To explain further, PD-L1 can be expressed as tumor cells (TCs), a tumor proportion score (TPS), immune cells (ICs) or a combined positive score (CPS, which combines TCs and ICs). The application of a particular method is often a function of the underlying cancer and PD-L1 test results may be reported qualitatively (e.g., “positive”) or quantitatively (e.g., a TPS of 50). Further, the assessment of PD-L1 positivity varies depending on the tumor in question, and the results for a given cancer type may be measured multiple ways. PD-L1 testing can also employ several different molecular clones, each of which may measure results differently. The number of commercially available PD-L1 tests that are in widespread use – many of which are designed for specific tumor types – plus in-house test kits developed by laboratories, means that the tests deployed can also vary widely. Plus, PD-L1 testing for a given tumor type is oftentimes conducted with a test specifically designed for an entirely different form of cancer.
As an example, PD-L1 testing in non-small cell lung cancer (NSCLC) can measure results as TCs, TPS, or ICs and the interpretation will vary according to the specific test and clone used. The PD-L1 test in use may also be designed for an entirely different application, such as bladder cancer. In this instance, the result may be measured and reported as a CPS, which is typically not used in NSCLC, and if the result is reported as “positive,” it becomes extremely difficult to understand what this means clinically with respect to treatment.
As a result, to properly evaluate results for a complex disease such as cancer, it is essential to first identify the patient’s diagnosis (which can be ascertained from lab data (e.g. diagnosis codes, specimen type, etc.). The test result can only be properly interpreted in the context of that condition. In this example involving PD-L1 testing, it is essential to consider the overall context and all of the various nuances in order to extract the relevant data and evaluate the results that are important to the diagnosis in question.
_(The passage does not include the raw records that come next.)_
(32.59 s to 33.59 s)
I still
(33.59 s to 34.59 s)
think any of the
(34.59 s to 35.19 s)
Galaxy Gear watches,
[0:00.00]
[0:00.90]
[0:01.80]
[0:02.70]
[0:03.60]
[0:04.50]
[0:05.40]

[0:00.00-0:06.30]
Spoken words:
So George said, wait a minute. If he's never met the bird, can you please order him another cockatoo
For instance, in our example, it is essential to not only interpret the results of a PD-L1 test based on what they see in the results section of the report, but to also review the pathology notes and other relevant information in order to have the full context.
This complex example is played out over and over with lab data and underscores the importance of collaboration between data scientists and clinical experts to ensure the models created are interpreting testing and results in the proper context.
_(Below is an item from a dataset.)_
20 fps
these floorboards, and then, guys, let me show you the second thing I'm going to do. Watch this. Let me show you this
Clinically significant insights at scale
Using decades of experience with harmonizing lab data, we have made it easy to extract clinically significant insights from healthcare data and have made these insights available at scale thanks to a combination of data science, clinical expertise, and technology.
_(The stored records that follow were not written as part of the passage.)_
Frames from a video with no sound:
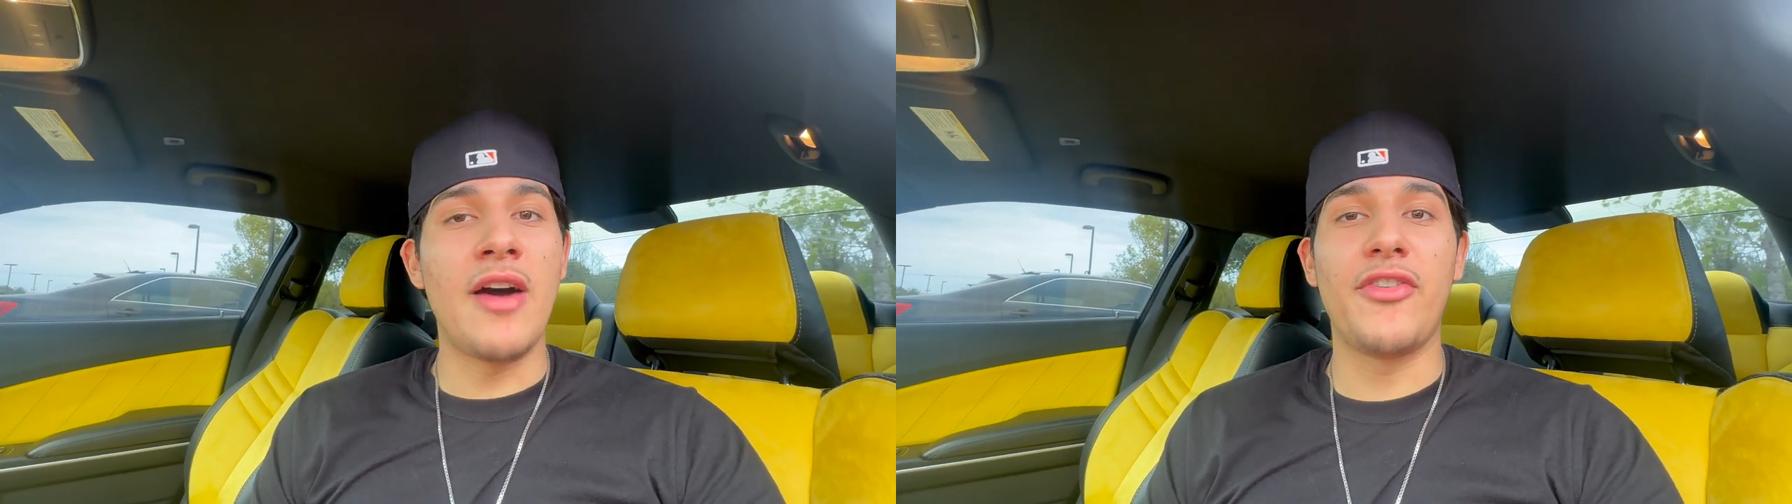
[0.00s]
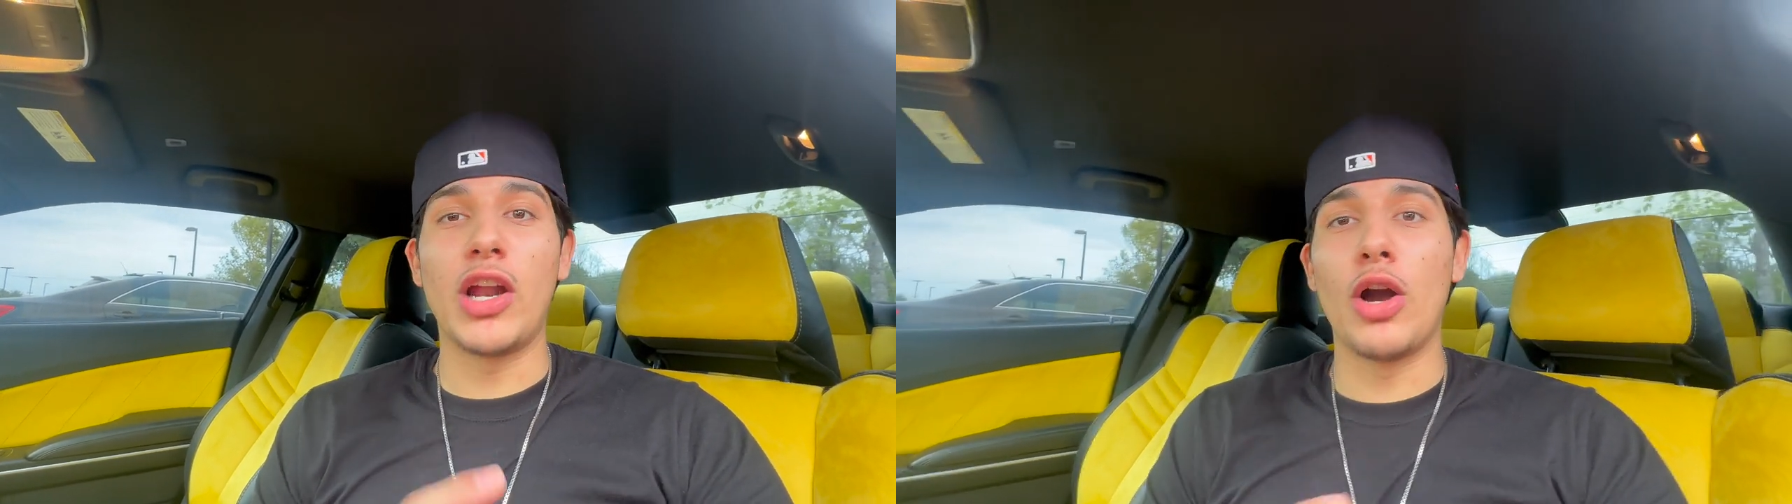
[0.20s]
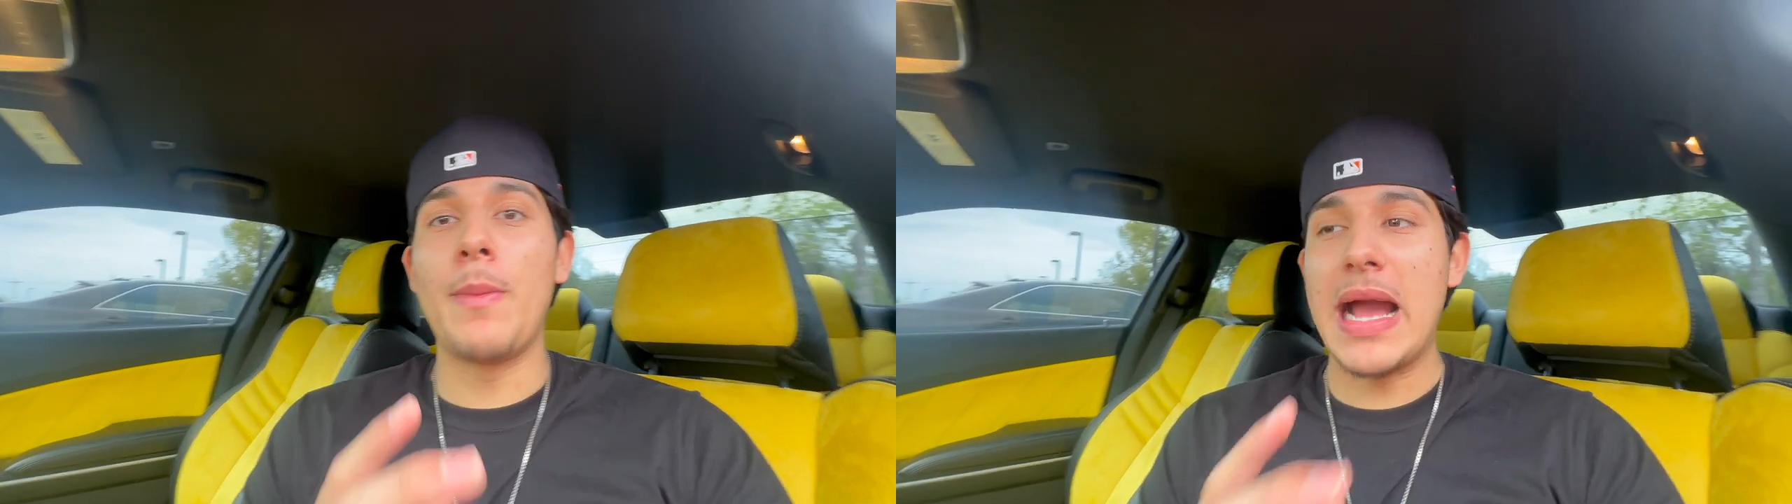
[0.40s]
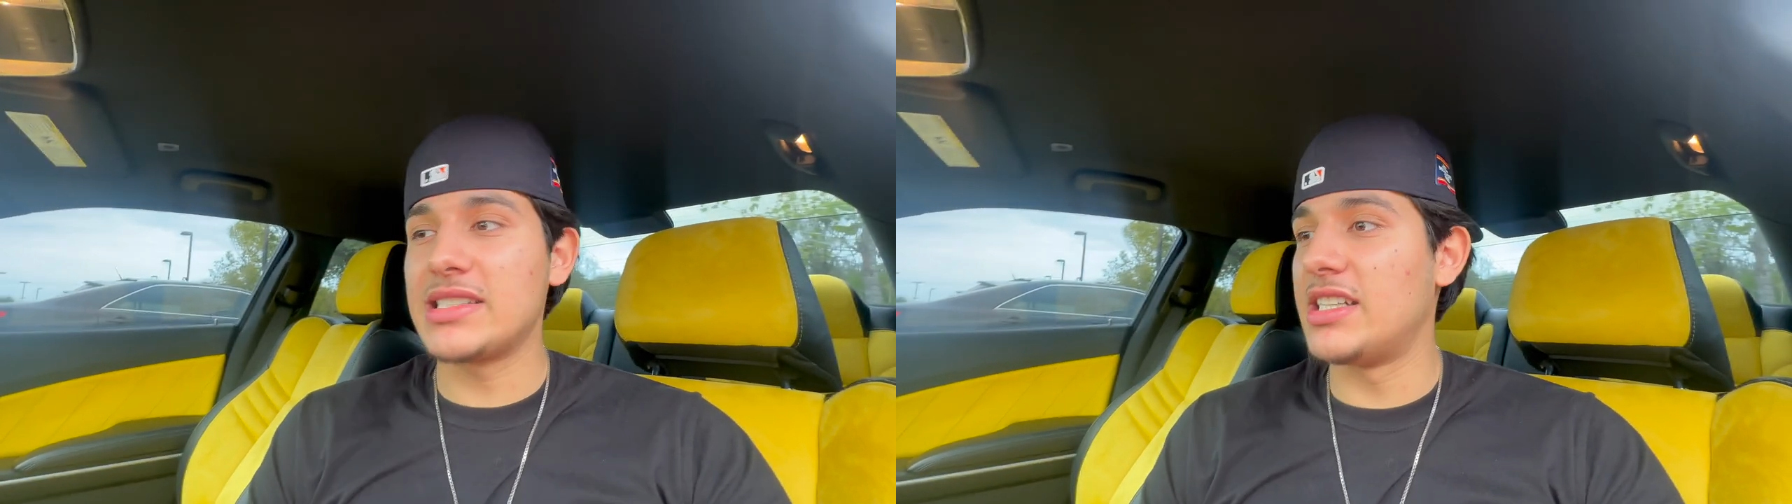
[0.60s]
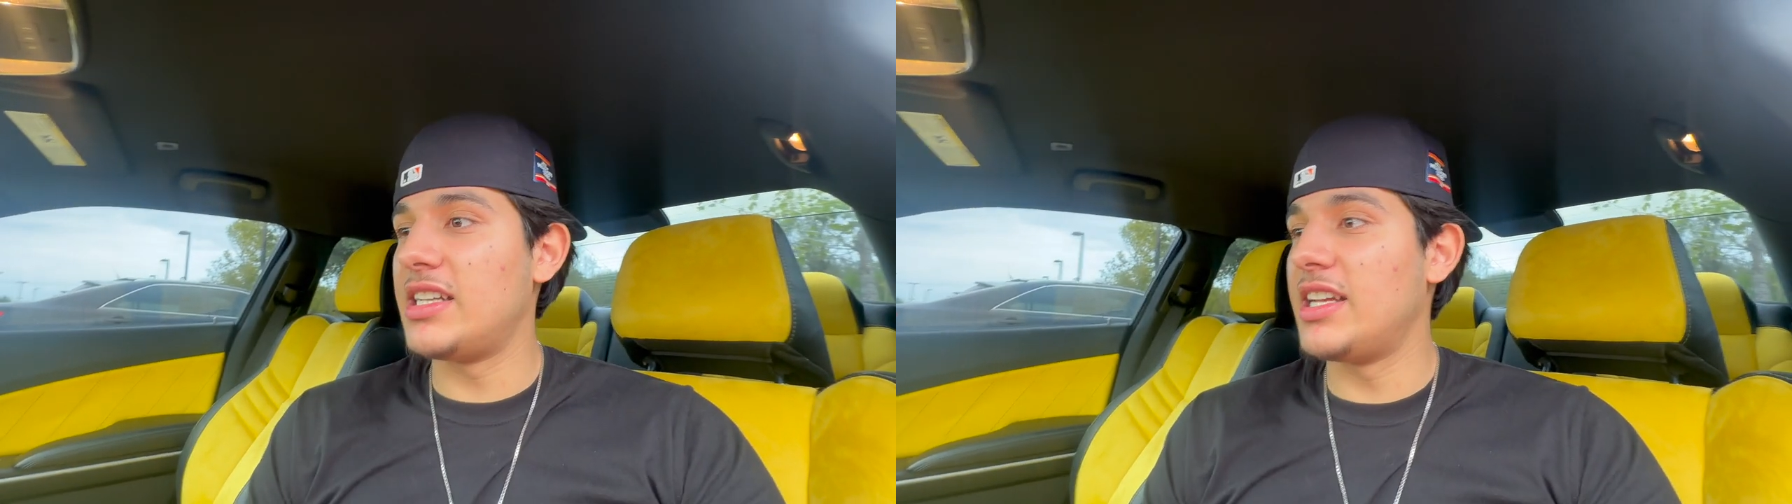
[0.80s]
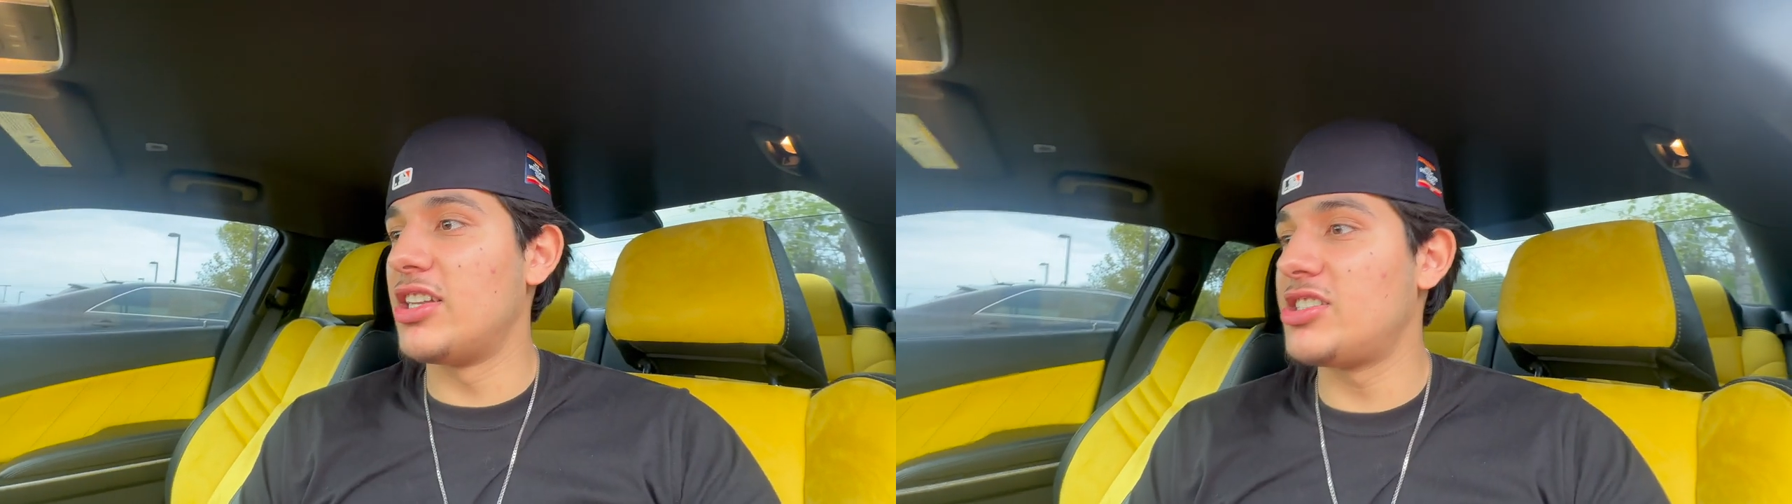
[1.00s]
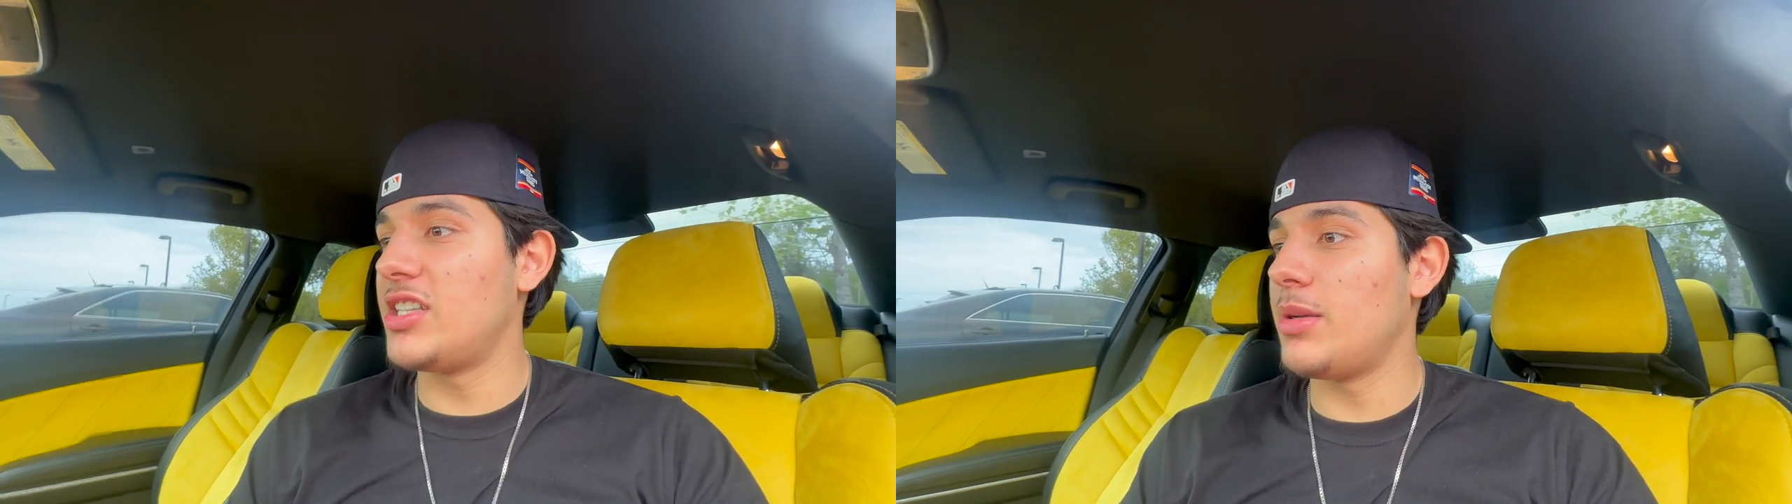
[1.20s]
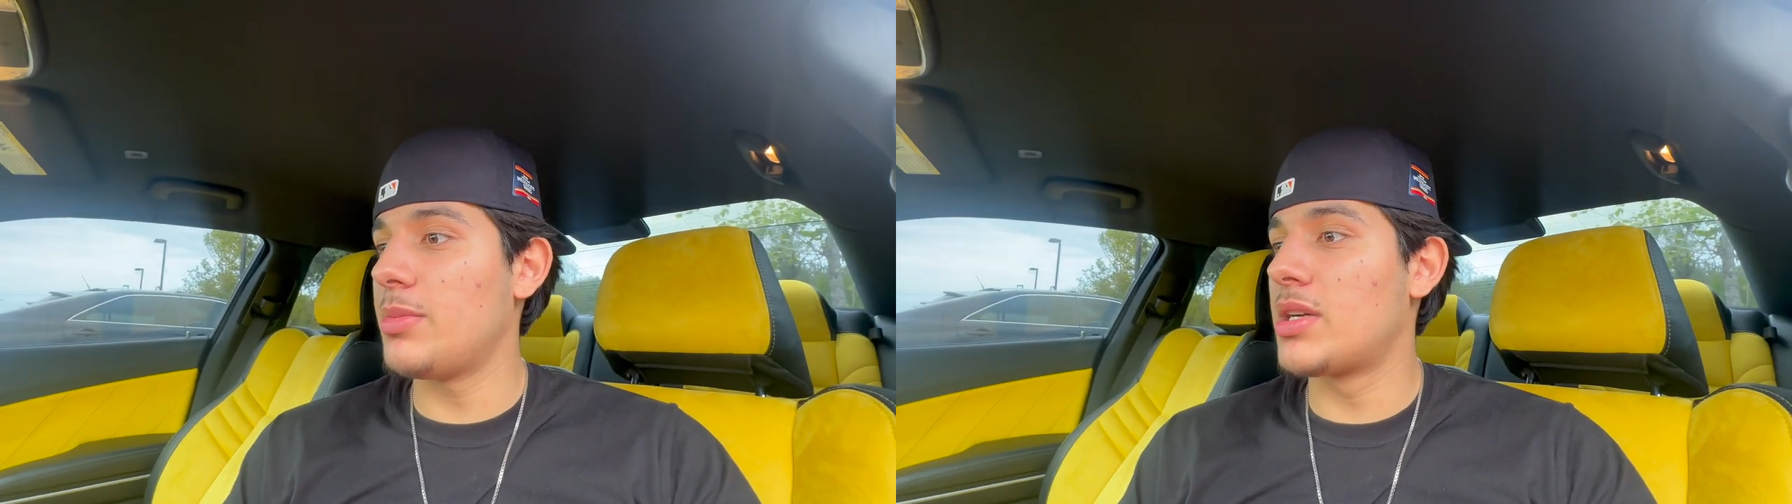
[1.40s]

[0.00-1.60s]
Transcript: finna go back to the dealership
These advancements are part of an evolution in the industry that increasingly demands data insights with faster speeds, greater specificity, and improved accuracy. As the gold standard for lab data in the life sciences market, Prognos is able to rapidly and efficiently integrate lab data within minutes and provide an additional layer of knowledge and understanding for a variety of different use-cases. As the capabilities and technology continues to advance, we expect to see the market continue to increase its efficiency and effectiveness at leveraging these Clinical Truths to improve patient outcomes.